Im Vergleich ist der Flughafen Klagenfurt ein Mini-Airport: 2025 wurden hier rund 175.000 Fluggäste abgefertigt. In Palma de Mallorca waren es fast 34 Millionen Passagiere.
Jetzt hat sich das deutschsprachige Mallorca-Magazin den Kärntner Airport genauer angesehen. Das Urteil fällt zunächst wenig schmeichelhaft aus. Der Flughafen sei "fast permanent ein Ort, wo man vor lauter Ruhe das Gras wachsen hört". Im Titel wird Klagenfurt sogar als "mitteleuropäischer Geister-Airport" bezeichnet, als erste berichtete die Kleine Zeitung darüber.
Für Bewegung sorge vor allem die Ryanair-Verbindung nach Mallorca. Der Sommerflug sei jener, der dem Flughafen "Leben einhaucht". Auch die zweimal tägliche Austrian-Airlines-Verbindung nach Wien wird erwähnt.

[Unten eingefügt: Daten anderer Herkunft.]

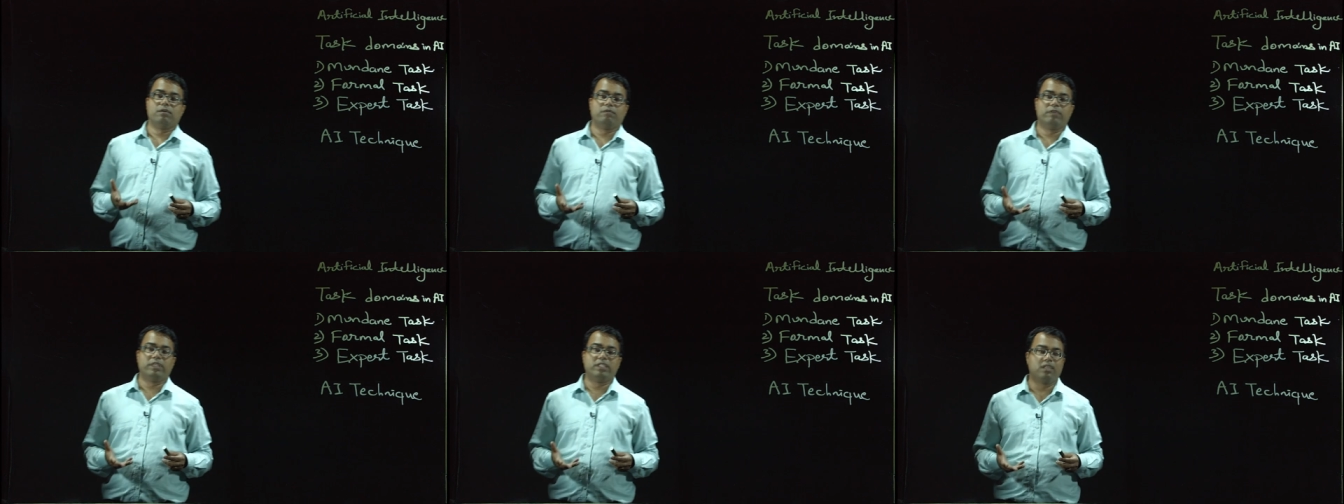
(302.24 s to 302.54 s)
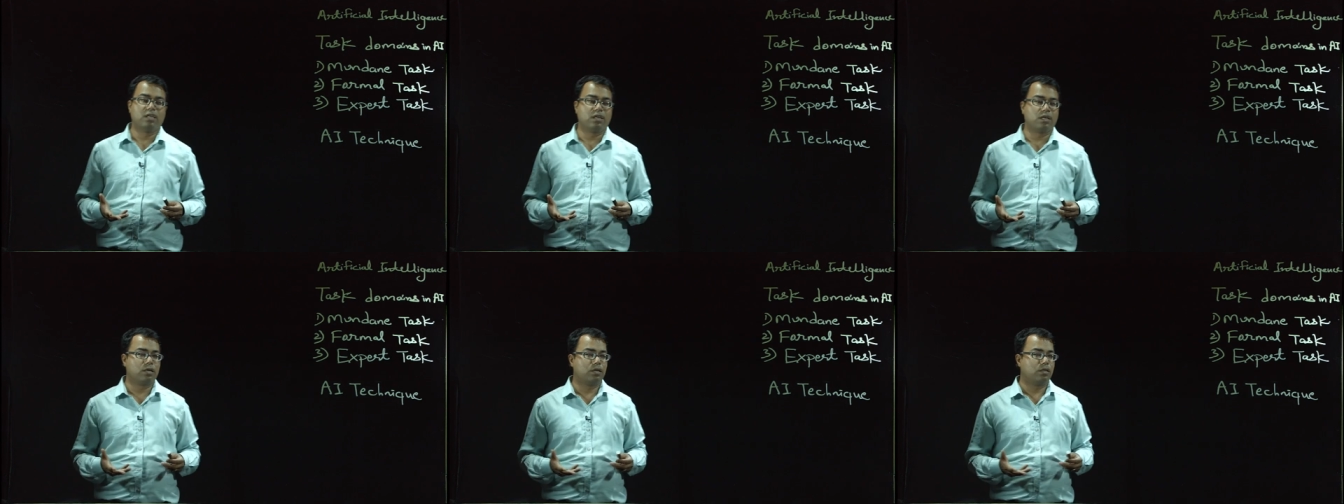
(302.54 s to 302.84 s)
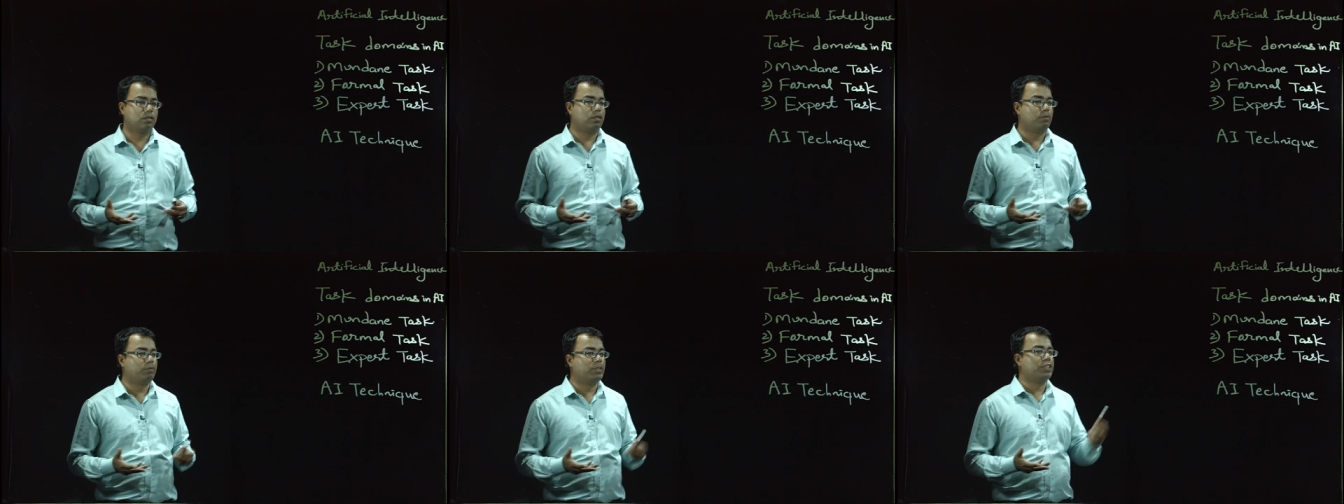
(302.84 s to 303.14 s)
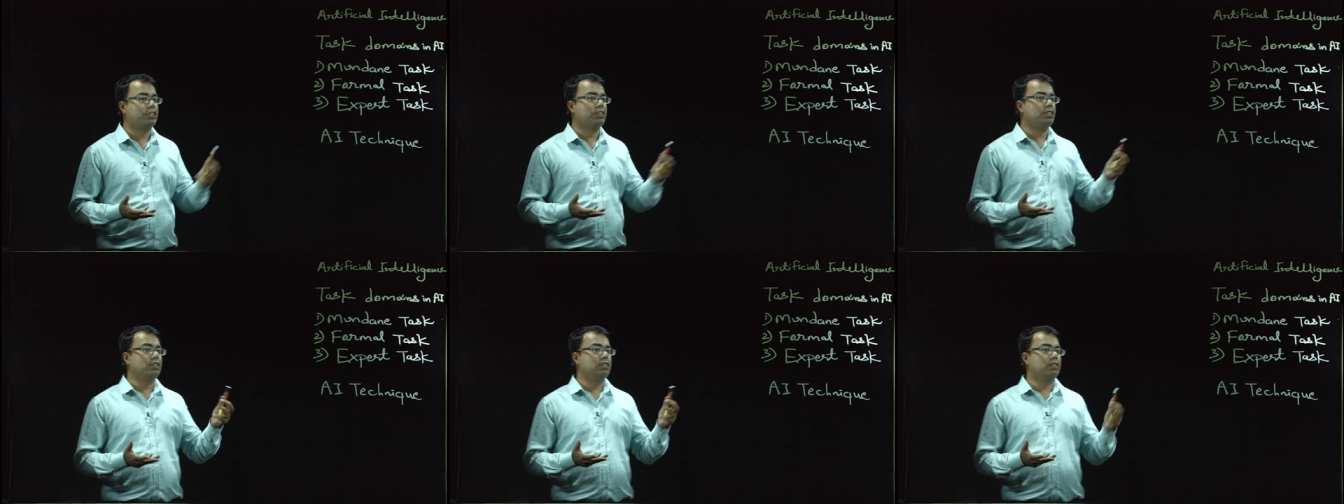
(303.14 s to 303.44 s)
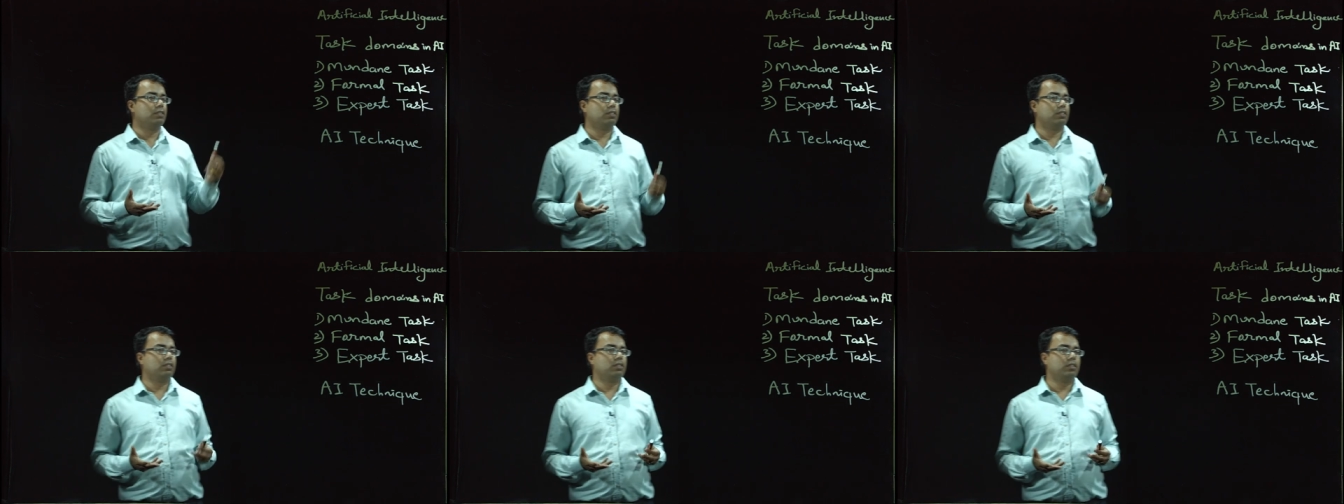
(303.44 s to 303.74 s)
whether the
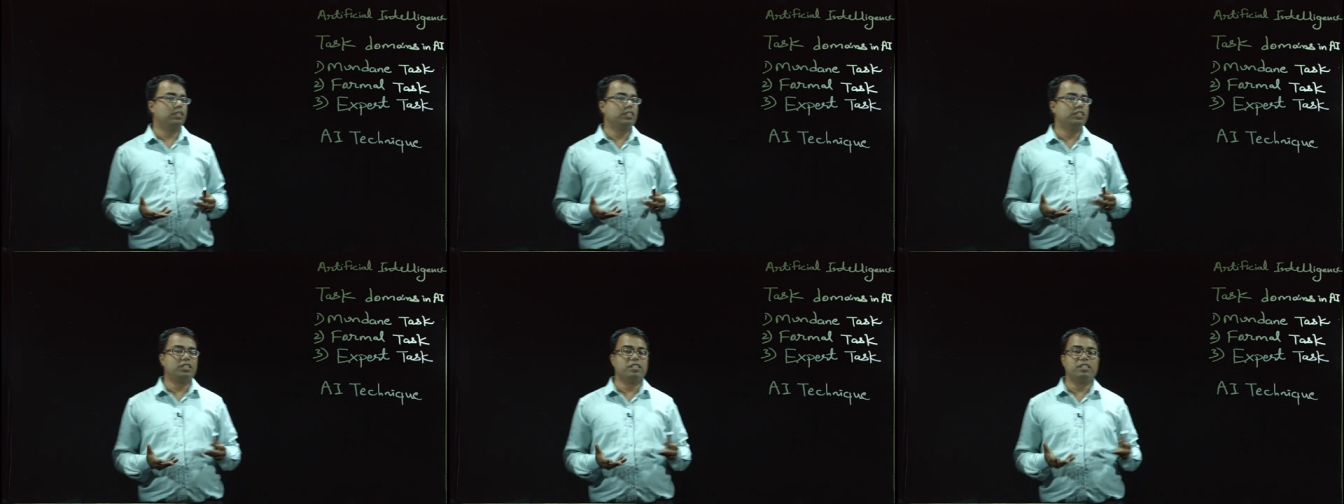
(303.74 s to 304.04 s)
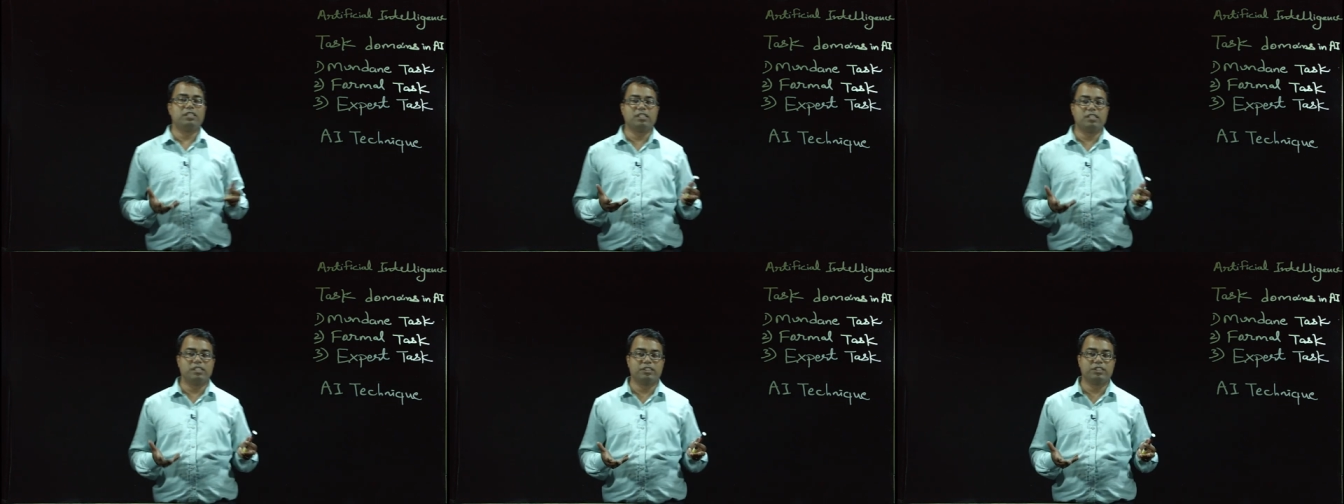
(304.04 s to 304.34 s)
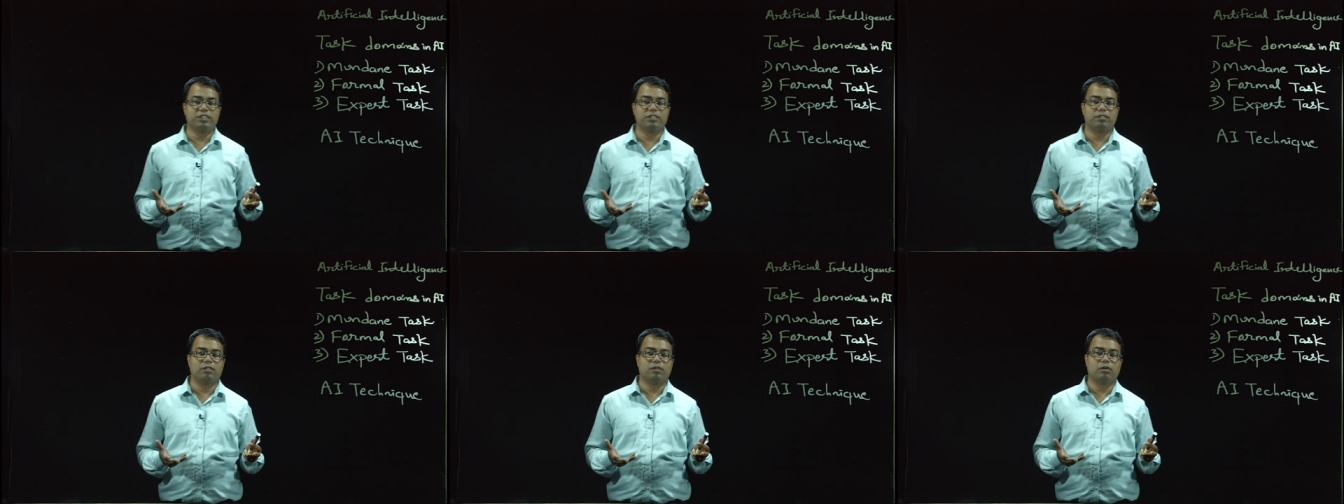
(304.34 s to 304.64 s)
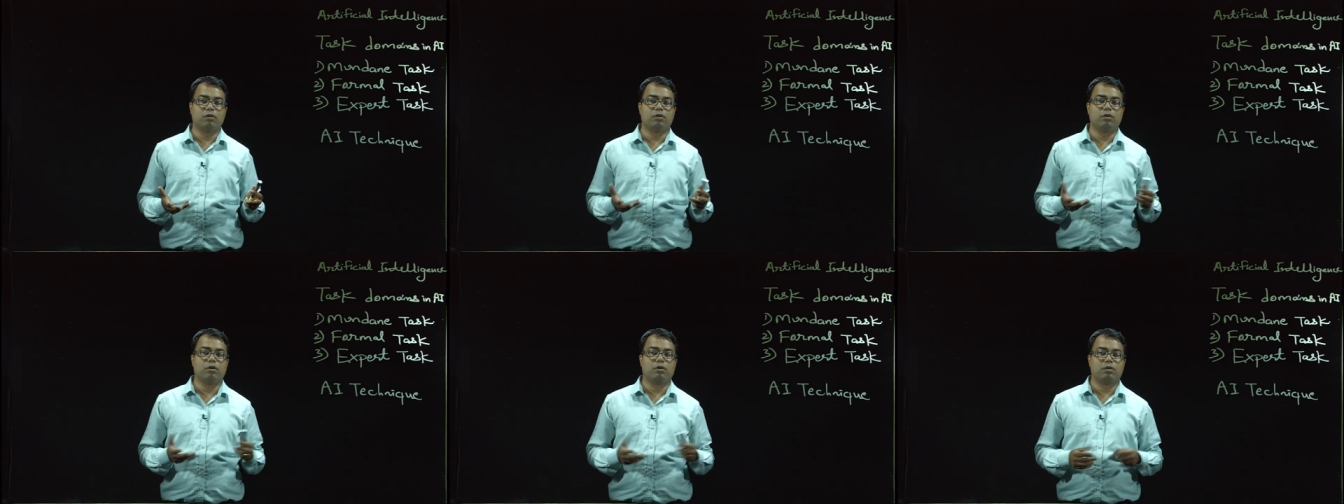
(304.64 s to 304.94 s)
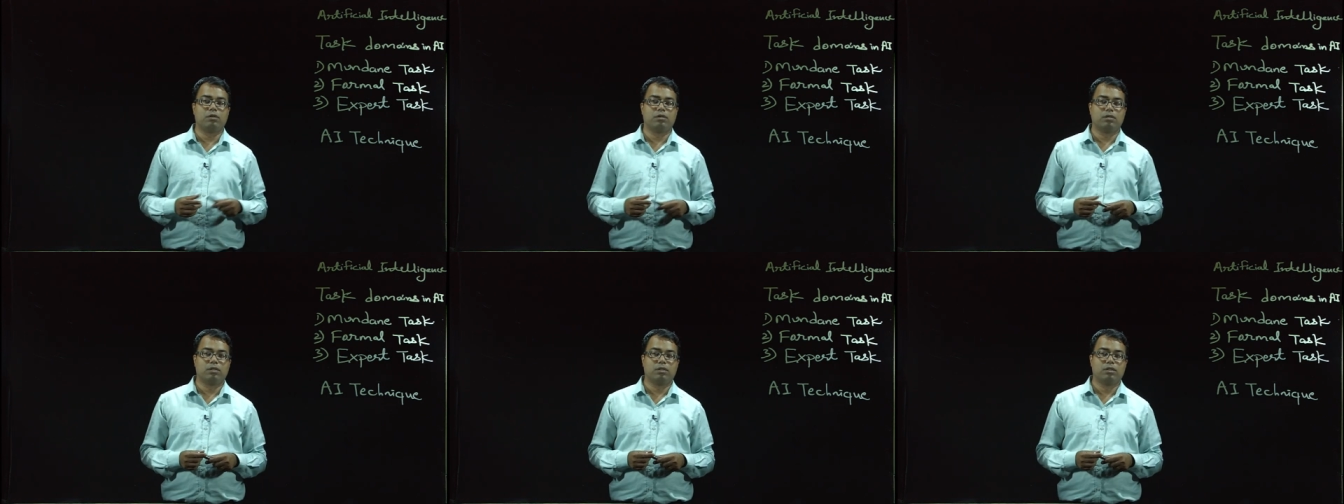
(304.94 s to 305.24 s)
machine is intelligent or not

Dann fülle sich der kleine Warteraum zumindest ein wenig.
Besonders ausführlich beschreibt der Autor die Stimmung im Flughafenrestaurant: "Ansonsten hört man sich selbst schmatzen, wenn man im Restaurant Szegediner-Gulasch vertilgt und dazu das Wörthersee-Bier in den Rachen kippt."

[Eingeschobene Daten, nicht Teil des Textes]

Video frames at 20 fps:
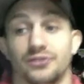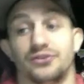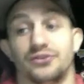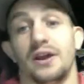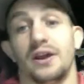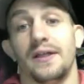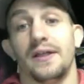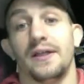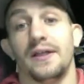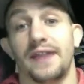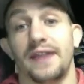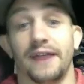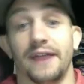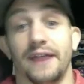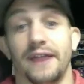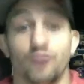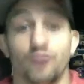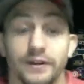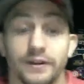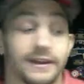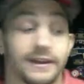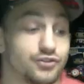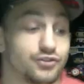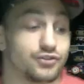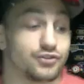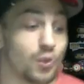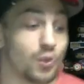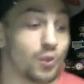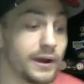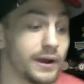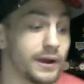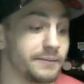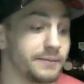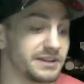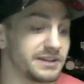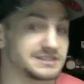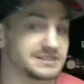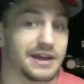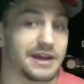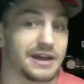that I really enjoyed because now
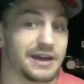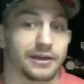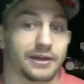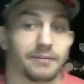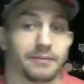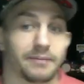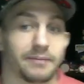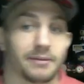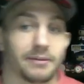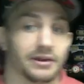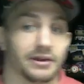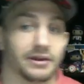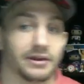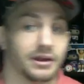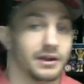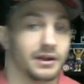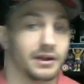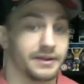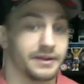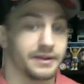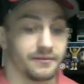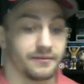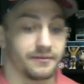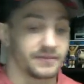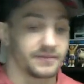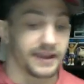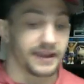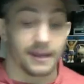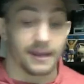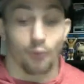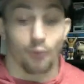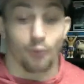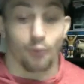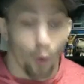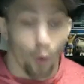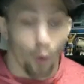I can be able to get them all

Nach der anfänglichen Kritik schlägt der Bericht aber einen deutlich versöhnlicheren Ton an. Während es auf Mallorca-Flügen ab Köln, Frankfurt-Hahn, Leeds oder Manchester oft laut und ausgelassen zugehe, seien Kärntens Urlauber deutlich angenehmer unterwegs.

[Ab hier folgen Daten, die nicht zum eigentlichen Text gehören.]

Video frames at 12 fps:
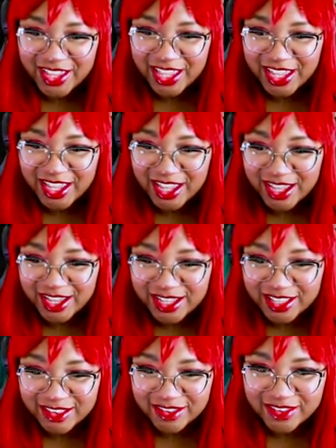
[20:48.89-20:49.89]
Okay.
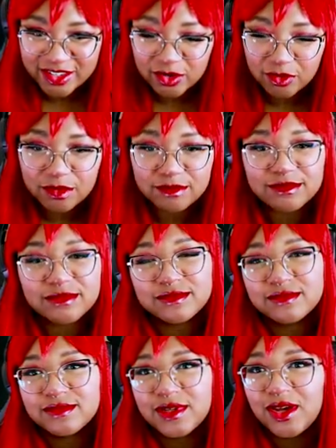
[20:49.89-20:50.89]
Is this a door? I
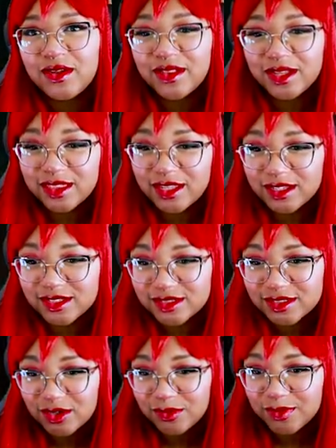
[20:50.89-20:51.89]
don't like that it's
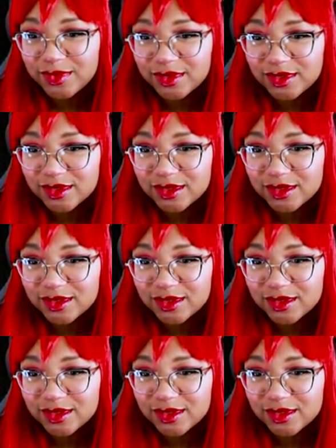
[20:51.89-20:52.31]
just open.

Am Wörthersee gehe es "leiser, feinsinniger und lustiger zu", schreibt das Mallorca-Magazin. Die Ballermann-Freunde würden sich hierzulande "am Riemen reißen". Selbst mehrere junge Frauen, die bereits im Warteraum mit Schampus auf den Urlaub anstießen, hätten sich an Bord "im Rahmen des Tolerierbaren" benommen. Auch andere Reisegruppen seien so zurückhaltend gewesen, dass sich der Autor "vor Überraschung fast die Augen reiben musste".
Zum Schluss kehrt das Magazin noch einmal zum ruhigen Flughafen zurück. Nach dem Abflug Richtung Mallorca sei am Flughafen Klagenfurt wohl wieder Ruhe eingekehrt. "Fuchs und Hase dürften sich mehrfach gute Nacht gesagt haben", endet der Bericht.